What do these three things have in common? The lack of consequences for one's actions. It's a growing trend. The baby boomer generation started it with free love, hallucinogenic drugs, and D-I-V-O-R-C-E. In the sixties and seventies it was all about what you could do to rebel from the "normal" life your parents had. How to escape the mundane. And its consequences. Unhappy or bored? Try LSD. Lonely? Pick somebody up in a bar. Pregnant? Get an abortion. Don't like your spouse? Get a divorce.

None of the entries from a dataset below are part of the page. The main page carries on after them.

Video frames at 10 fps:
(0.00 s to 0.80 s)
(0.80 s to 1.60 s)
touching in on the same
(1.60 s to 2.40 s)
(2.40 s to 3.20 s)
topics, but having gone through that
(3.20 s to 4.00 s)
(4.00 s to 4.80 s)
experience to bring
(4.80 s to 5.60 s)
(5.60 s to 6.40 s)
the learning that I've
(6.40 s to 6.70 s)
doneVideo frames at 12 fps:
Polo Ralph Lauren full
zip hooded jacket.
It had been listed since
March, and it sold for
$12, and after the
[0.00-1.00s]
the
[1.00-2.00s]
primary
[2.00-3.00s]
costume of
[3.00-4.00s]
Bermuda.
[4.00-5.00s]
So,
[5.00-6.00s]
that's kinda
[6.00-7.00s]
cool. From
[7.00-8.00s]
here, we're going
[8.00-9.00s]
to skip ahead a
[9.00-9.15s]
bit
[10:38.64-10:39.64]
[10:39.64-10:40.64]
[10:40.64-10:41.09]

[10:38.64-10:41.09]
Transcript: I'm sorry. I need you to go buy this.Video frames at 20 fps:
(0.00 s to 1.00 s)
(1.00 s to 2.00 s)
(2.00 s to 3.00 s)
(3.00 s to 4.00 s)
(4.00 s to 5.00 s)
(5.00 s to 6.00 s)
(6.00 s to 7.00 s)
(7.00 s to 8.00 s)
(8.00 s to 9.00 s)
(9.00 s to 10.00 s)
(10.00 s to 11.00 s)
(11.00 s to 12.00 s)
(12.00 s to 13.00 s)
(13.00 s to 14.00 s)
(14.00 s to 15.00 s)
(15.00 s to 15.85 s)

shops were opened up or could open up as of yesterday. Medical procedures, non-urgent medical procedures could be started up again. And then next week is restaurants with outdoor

Today, we mirror that activity. Parents think their children shouldn't have to put up with what they went through, and they try to make it easy on them, not by helping them learn, or by supporting them through the rough patches, but by taking away the consequences. If a kid gets an F, it must be the teacher's fault. One parent even told my husband that it was his fault the kid never turned in work because she didn't know when it was due.... until my husband pointed at the board in the front of the room, with the due dates, not 5 feet from where the girl's seat was. And then he still tried to protest that no one told her the dates were there.... right in front of her face. Her father didn't even want her to have to look at the main board in the room!
And the kids, in turn, don't learn how to think for themselves. They expect the world to be handed to them on a silver platter. If they don't understand something, they won't do it, rather than ask how. If it's not explained in a way that they understand, they assume they don't have to do it. It's not just that they don't ask. They don't know TO ask. Because they think they don't have to, and they never have.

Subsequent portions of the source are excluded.